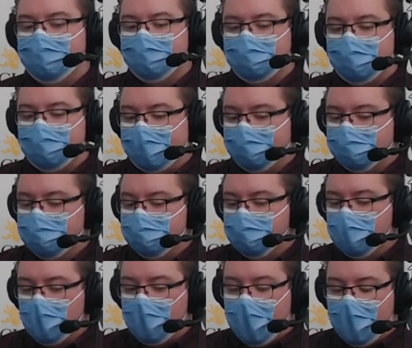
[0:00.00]
Like
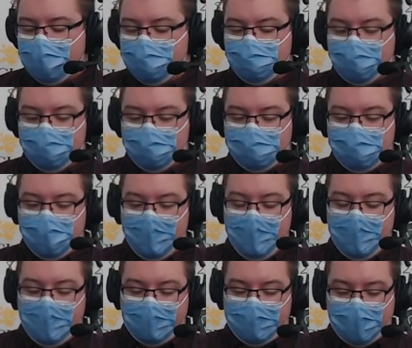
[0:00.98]
more high schools
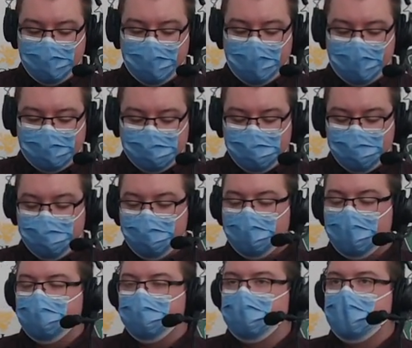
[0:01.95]
coming to
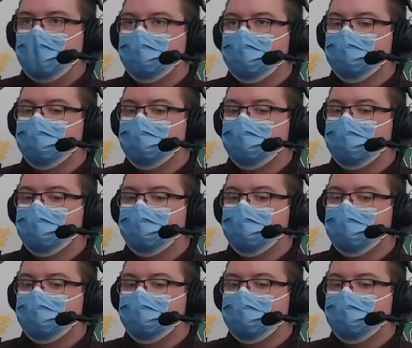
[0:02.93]
compete.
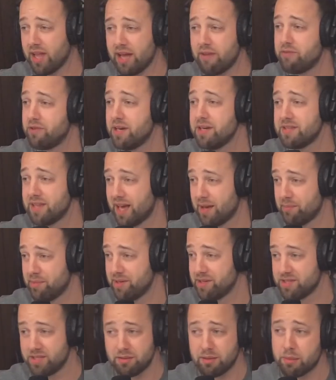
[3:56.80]
Life does
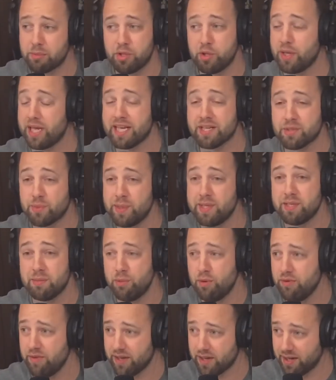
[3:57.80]
happen, and sometimes you can't squeeze a
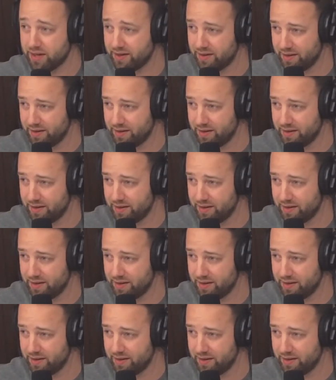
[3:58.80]
movie in.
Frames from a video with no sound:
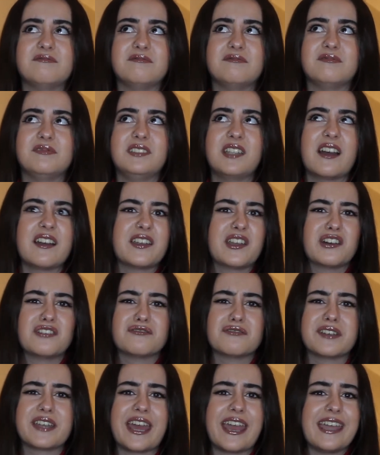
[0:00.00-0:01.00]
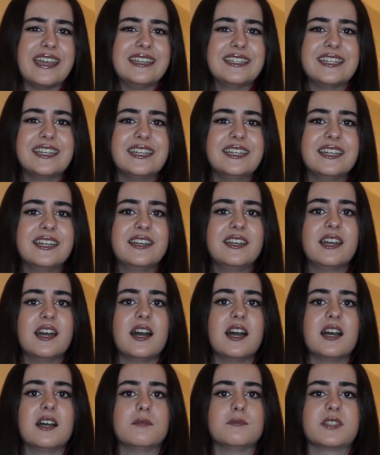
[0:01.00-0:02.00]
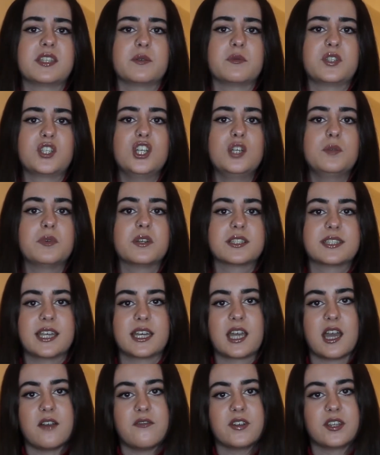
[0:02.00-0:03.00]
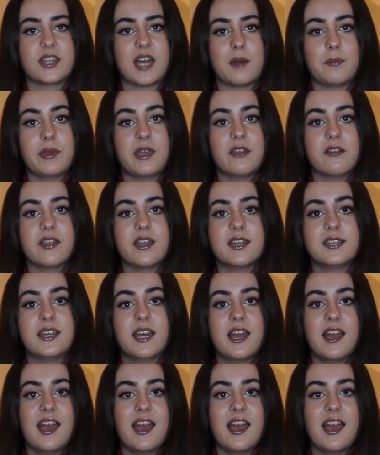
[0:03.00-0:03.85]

980. So there were two books that covered that period,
---
▶ _Exercise prompt_: Transcribe the records above exactly, omitting every picture they contain.

▶ _Expected output_:
[0:00.00]
Like
[0:00.98]
more high schools
[0:01.95]
coming to
[0:02.93]
compete.
[3:56.80]
Life does
[3:57.80]
happen, and sometimes you can't squeeze a
[3:58.80]
movie in.
Frames from a video with no sound:
[0:00.00-0:01.00]
[0:01.00-0:02.00]
[0:02.00-0:03.00]
[0:03.00-0:03.85]

980. So there were two books that covered that period,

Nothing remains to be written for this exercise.